#### [What you should do]
I'd like the full listing transcribed exactly, with no images included.

• • • • • • •

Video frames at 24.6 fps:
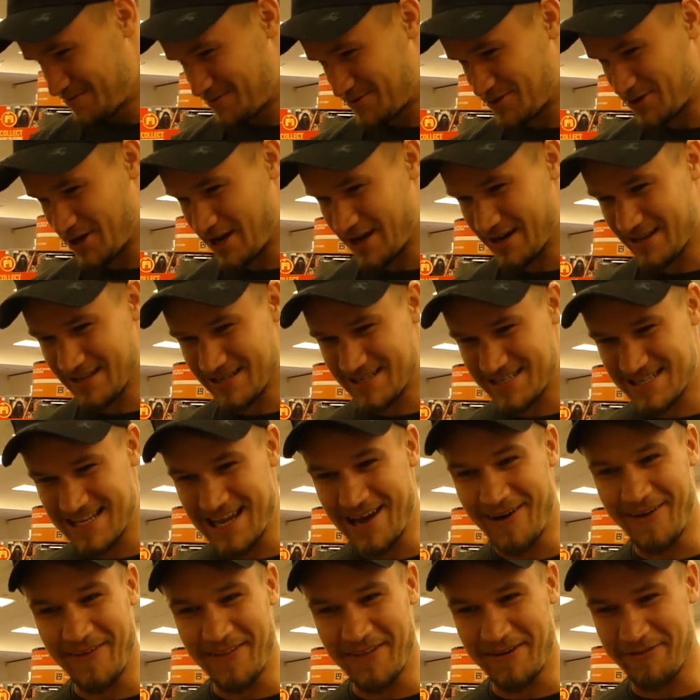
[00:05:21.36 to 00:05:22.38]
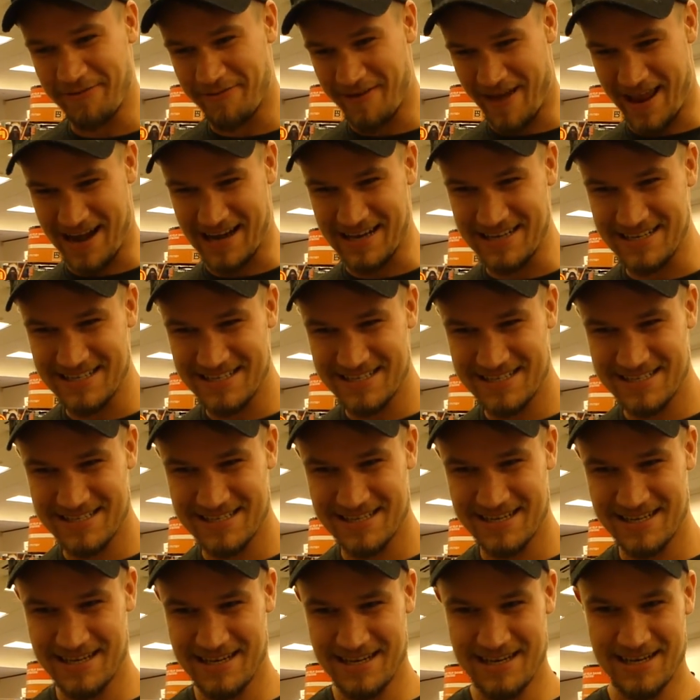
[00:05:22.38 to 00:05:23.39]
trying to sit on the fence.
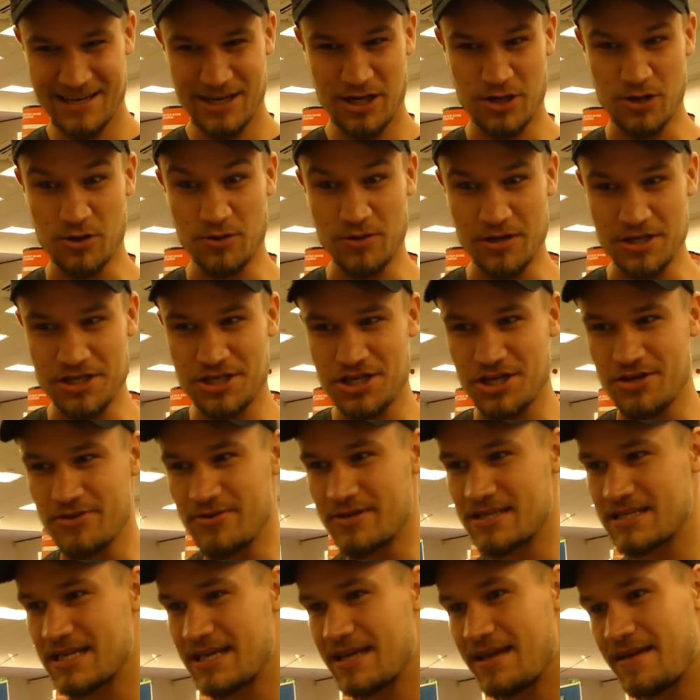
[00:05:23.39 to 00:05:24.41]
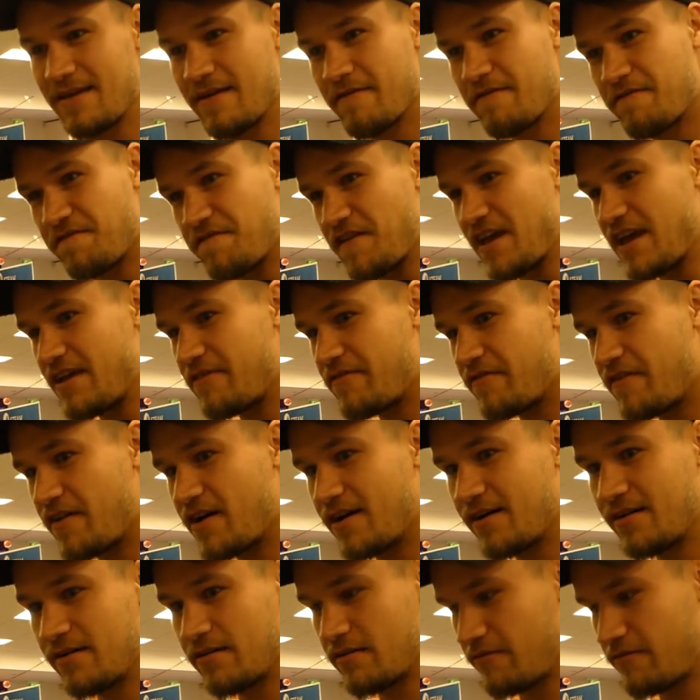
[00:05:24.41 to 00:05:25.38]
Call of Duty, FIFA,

• • • • • • •

#### [Task output]
Video frames at 24.6 fps:
[00:05:21.36 to 00:05:22.38]
[00:05:22.38 to 00:05:23.39]
trying to sit on the fence.
[00:05:23.39 to 00:05:24.41]
[00:05:24.41 to 00:05:25.38]
Call of Duty, FIFA,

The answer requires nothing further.